[Collected data]
====================
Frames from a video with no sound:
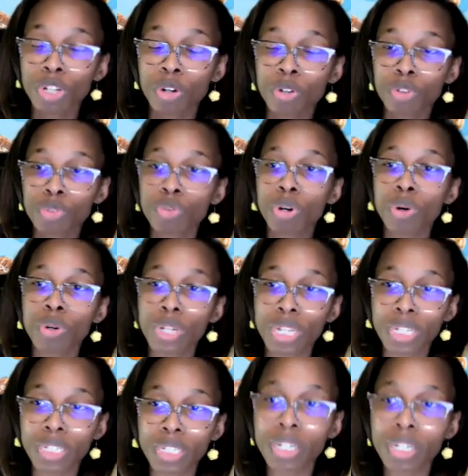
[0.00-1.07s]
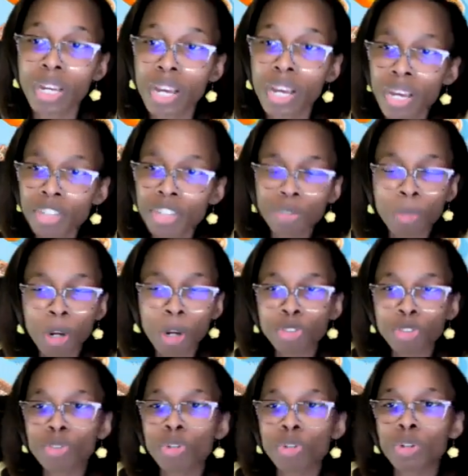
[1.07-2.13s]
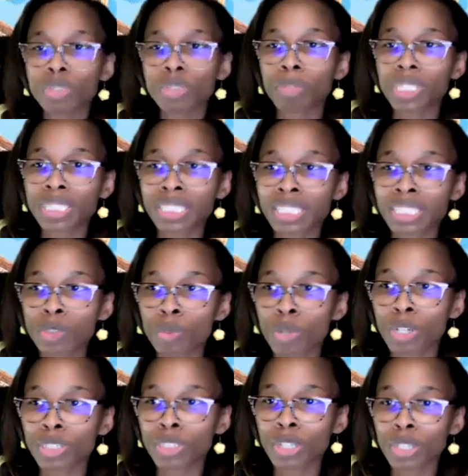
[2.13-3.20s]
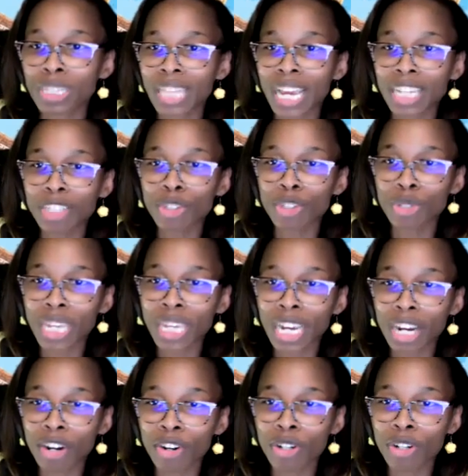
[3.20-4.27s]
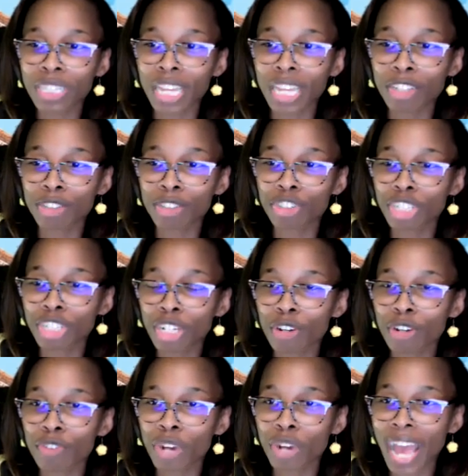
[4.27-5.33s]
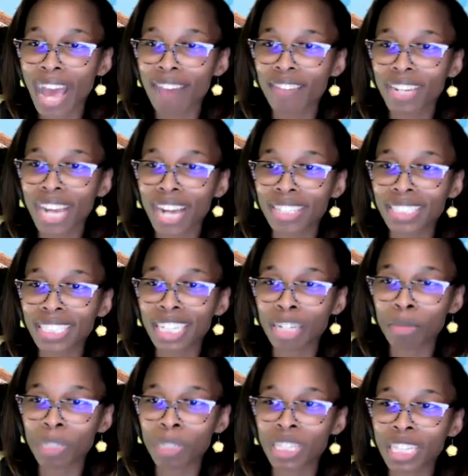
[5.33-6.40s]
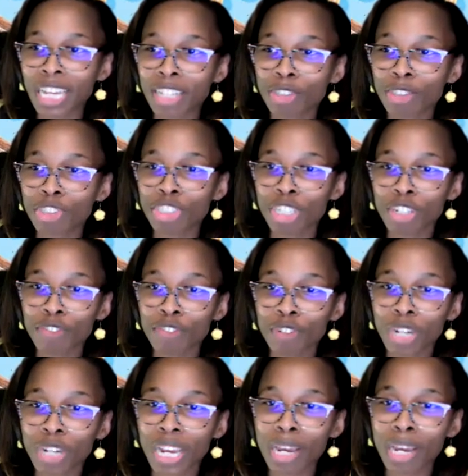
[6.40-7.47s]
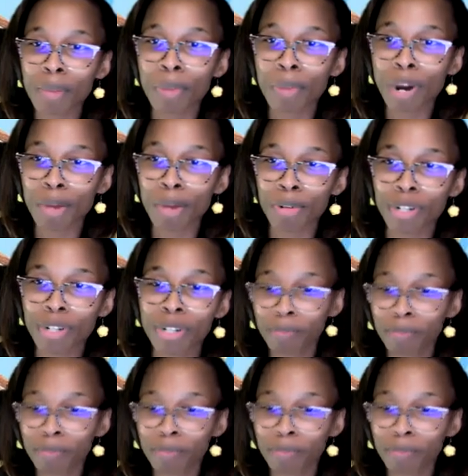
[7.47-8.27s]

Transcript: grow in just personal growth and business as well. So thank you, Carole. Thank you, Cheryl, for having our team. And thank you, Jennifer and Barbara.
====================
▶ **What is expected**:
Exactly as written above, print every record, and keep the pictures out.

▶ **Output**:
Frames from a video with no sound:
[0.00-1.07s]
[1.07-2.13s]
[2.13-3.20s]
[3.20-4.27s]
[4.27-5.33s]
[5.33-6.40s]
[6.40-7.47s]
[7.47-8.27s]

Transcript: grow in just personal growth and business as well. So thank you, Carole. Thank you, Cheryl, for having our team. And thank you, Jennifer and Barbara.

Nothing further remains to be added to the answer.